• _Assigned task_: Please repeat the lines below exactly. Begin with the line containing "[00:03:24.90]" and go on through the line containing "[00:03:29.35]".

** Available data follows **

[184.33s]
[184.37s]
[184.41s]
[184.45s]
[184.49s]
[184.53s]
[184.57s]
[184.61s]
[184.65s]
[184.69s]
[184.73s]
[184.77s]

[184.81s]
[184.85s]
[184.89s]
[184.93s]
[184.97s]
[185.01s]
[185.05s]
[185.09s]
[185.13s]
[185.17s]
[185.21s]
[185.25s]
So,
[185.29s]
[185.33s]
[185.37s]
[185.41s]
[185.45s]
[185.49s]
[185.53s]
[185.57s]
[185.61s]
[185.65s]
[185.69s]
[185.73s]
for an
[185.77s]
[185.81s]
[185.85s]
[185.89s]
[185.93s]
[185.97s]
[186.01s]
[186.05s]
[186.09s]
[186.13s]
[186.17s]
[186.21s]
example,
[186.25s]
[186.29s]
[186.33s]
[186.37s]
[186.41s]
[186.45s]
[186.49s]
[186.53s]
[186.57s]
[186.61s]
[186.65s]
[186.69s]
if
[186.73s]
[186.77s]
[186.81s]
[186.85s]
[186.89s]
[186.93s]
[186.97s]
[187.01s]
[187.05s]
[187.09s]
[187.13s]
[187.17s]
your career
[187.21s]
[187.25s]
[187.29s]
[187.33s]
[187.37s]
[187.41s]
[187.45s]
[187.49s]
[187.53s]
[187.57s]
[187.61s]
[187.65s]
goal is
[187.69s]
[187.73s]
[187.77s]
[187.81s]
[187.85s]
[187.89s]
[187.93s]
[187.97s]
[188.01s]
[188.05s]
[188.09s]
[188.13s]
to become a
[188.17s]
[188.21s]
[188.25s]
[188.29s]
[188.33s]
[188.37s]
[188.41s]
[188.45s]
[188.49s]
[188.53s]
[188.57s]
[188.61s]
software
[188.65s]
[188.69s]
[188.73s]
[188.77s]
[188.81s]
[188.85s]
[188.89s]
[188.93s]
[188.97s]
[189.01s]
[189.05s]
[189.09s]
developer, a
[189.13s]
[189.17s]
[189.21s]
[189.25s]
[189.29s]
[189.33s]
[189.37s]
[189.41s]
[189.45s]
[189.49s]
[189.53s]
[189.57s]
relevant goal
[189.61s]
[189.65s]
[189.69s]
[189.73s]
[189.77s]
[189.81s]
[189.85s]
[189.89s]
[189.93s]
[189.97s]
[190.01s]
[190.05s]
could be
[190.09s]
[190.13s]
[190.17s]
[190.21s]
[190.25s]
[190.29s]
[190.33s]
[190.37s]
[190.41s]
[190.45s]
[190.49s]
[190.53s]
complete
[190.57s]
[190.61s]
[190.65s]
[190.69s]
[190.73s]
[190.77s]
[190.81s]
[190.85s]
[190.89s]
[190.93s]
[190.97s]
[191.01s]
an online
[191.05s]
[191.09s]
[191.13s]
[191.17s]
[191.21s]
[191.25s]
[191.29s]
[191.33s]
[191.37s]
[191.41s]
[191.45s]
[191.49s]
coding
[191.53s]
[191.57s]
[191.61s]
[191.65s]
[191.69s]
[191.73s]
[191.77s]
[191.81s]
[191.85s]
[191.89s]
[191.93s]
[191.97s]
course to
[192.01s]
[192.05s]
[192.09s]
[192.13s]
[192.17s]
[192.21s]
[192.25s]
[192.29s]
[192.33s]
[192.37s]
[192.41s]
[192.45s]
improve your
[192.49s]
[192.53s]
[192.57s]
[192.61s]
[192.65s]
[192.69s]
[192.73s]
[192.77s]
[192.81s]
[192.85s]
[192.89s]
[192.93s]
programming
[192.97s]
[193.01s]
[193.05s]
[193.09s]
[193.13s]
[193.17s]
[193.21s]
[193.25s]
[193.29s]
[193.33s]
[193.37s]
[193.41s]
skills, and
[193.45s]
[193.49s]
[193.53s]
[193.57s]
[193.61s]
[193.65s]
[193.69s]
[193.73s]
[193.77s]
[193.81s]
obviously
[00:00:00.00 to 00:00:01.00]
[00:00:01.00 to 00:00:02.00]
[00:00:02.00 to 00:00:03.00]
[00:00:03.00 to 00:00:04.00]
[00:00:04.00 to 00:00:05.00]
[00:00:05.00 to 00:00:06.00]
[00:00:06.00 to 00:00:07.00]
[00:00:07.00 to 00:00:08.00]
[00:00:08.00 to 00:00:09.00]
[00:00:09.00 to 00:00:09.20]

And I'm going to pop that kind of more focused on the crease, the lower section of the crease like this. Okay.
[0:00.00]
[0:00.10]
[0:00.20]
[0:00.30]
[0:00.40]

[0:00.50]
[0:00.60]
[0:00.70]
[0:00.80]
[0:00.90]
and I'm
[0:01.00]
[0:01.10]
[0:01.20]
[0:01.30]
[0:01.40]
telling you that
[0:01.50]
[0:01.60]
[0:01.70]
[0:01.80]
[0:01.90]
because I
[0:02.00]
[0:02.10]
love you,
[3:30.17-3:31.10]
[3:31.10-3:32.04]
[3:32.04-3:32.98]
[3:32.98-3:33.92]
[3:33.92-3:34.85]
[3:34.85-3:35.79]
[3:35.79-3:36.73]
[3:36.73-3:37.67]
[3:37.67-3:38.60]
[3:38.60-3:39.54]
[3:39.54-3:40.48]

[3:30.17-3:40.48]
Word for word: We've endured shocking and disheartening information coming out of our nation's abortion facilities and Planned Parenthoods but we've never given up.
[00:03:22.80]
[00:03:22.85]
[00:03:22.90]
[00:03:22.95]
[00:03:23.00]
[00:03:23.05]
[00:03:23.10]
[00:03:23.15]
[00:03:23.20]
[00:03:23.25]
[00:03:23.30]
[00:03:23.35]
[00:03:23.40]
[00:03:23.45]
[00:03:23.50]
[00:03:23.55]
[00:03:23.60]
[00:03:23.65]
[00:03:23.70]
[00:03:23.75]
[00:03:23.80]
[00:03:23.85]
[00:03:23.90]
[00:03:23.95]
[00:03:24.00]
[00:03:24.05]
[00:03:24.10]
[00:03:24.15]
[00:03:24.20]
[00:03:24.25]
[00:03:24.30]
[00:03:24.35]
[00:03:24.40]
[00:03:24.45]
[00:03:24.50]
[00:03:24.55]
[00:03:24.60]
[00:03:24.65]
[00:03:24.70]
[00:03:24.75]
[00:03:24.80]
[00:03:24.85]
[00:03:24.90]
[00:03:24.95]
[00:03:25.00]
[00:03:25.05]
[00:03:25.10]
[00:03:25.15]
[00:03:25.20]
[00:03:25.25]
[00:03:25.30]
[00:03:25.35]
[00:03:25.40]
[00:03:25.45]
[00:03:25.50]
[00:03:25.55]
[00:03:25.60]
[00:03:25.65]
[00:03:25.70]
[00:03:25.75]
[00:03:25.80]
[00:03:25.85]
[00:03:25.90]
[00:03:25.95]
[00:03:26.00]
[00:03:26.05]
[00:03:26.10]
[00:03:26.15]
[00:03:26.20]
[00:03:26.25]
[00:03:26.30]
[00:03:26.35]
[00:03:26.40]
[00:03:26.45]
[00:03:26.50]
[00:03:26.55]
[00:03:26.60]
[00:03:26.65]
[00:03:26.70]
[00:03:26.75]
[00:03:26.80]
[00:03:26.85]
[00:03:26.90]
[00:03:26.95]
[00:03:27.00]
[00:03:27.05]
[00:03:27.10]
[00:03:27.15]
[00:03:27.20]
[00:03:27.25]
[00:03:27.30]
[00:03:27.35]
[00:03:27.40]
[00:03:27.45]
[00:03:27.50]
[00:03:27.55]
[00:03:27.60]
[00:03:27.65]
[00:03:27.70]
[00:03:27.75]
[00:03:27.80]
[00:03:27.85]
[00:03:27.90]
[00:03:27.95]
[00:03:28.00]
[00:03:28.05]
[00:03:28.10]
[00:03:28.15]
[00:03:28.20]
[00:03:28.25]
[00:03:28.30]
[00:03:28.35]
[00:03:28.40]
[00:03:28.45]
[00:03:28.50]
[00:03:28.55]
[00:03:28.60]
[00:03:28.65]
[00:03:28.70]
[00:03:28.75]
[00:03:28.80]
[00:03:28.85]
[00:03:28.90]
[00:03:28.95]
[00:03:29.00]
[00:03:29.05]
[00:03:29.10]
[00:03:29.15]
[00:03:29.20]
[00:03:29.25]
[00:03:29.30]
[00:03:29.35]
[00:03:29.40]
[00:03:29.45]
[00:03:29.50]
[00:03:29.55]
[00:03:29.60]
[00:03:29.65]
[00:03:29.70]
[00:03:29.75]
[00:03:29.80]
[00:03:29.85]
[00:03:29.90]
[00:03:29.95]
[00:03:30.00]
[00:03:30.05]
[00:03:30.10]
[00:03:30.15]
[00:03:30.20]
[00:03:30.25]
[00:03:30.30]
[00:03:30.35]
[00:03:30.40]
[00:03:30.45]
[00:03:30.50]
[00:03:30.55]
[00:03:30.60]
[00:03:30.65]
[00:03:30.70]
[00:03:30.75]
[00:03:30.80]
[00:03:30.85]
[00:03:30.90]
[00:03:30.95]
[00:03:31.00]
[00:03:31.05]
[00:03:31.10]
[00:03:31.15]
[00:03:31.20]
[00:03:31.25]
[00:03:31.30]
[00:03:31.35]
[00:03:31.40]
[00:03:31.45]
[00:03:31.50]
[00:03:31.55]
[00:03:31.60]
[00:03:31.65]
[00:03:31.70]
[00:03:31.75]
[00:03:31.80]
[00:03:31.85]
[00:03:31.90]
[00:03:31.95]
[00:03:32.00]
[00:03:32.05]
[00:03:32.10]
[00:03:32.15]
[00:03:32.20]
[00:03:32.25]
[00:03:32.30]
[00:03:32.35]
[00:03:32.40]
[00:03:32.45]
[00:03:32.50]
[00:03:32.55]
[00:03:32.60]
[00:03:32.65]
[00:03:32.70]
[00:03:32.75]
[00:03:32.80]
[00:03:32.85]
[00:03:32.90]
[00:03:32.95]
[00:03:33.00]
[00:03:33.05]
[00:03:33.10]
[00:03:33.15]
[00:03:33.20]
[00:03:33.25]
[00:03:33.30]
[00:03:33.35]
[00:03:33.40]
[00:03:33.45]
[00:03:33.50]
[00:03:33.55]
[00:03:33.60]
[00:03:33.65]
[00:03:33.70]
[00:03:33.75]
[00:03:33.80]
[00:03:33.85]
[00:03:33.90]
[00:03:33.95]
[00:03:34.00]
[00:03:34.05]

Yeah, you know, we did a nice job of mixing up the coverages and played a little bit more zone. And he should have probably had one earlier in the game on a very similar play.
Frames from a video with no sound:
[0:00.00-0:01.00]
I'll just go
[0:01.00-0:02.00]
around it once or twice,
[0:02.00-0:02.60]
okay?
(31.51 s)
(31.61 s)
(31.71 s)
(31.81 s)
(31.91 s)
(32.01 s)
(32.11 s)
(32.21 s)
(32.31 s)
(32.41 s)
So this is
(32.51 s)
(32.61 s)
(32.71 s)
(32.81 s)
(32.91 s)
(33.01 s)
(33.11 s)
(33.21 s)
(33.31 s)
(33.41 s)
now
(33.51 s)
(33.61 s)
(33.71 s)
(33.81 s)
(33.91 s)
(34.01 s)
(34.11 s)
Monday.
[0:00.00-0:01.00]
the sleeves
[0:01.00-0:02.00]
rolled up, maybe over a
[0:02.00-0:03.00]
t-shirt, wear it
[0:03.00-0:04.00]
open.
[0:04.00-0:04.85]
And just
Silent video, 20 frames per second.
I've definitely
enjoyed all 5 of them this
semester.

** End of Available data **

• _Task response_:
[00:03:24.90]
[00:03:24.95]
[00:03:25.00]
[00:03:25.05]
[00:03:25.10]
[00:03:25.15]
[00:03:25.20]
[00:03:25.25]
[00:03:25.30]
[00:03:25.35]
[00:03:25.40]
[00:03:25.45]
[00:03:25.50]
[00:03:25.55]
[00:03:25.60]
[00:03:25.65]
[00:03:25.70]
[00:03:25.75]
[00:03:25.80]
[00:03:25.85]
[00:03:25.90]
[00:03:25.95]
[00:03:26.00]
[00:03:26.05]
[00:03:26.10]
[00:03:26.15]
[00:03:26.20]
[00:03:26.25]
[00:03:26.30]
[00:03:26.35]
[00:03:26.40]
[00:03:26.45]
[00:03:26.50]
[00:03:26.55]
[00:03:26.60]
[00:03:26.65]
[00:03:26.70]
[00:03:26.75]
[00:03:26.80]
[00:03:26.85]
[00:03:26.90]
[00:03:26.95]
[00:03:27.00]
[00:03:27.05]
[00:03:27.10]
[00:03:27.15]
[00:03:27.20]
[00:03:27.25]
[00:03:27.30]
[00:03:27.35]
[00:03:27.40]
[00:03:27.45]
[00:03:27.50]
[00:03:27.55]
[00:03:27.60]
[00:03:27.65]
[00:03:27.70]
[00:03:27.75]
[00:03:27.80]
[00:03:27.85]
[00:03:27.90]
[00:03:27.95]
[00:03:28.00]
[00:03:28.05]
[00:03:28.10]
[00:03:28.15]
[00:03:28.20]
[00:03:28.25]
[00:03:28.30]
[00:03:28.35]
[00:03:28.40]
[00:03:28.45]
[00:03:28.50]
[00:03:28.55]
[00:03:28.60]
[00:03:28.65]
[00:03:28.70]
[00:03:28.75]
[00:03:28.80]
[00:03:28.85]
[00:03:28.90]
[00:03:28.95]
[00:03:29.00]
[00:03:29.05]
[00:03:29.10]
[00:03:29.15]
[00:03:29.20]
[00:03:29.25]
[00:03:29.30]
[00:03:29.35]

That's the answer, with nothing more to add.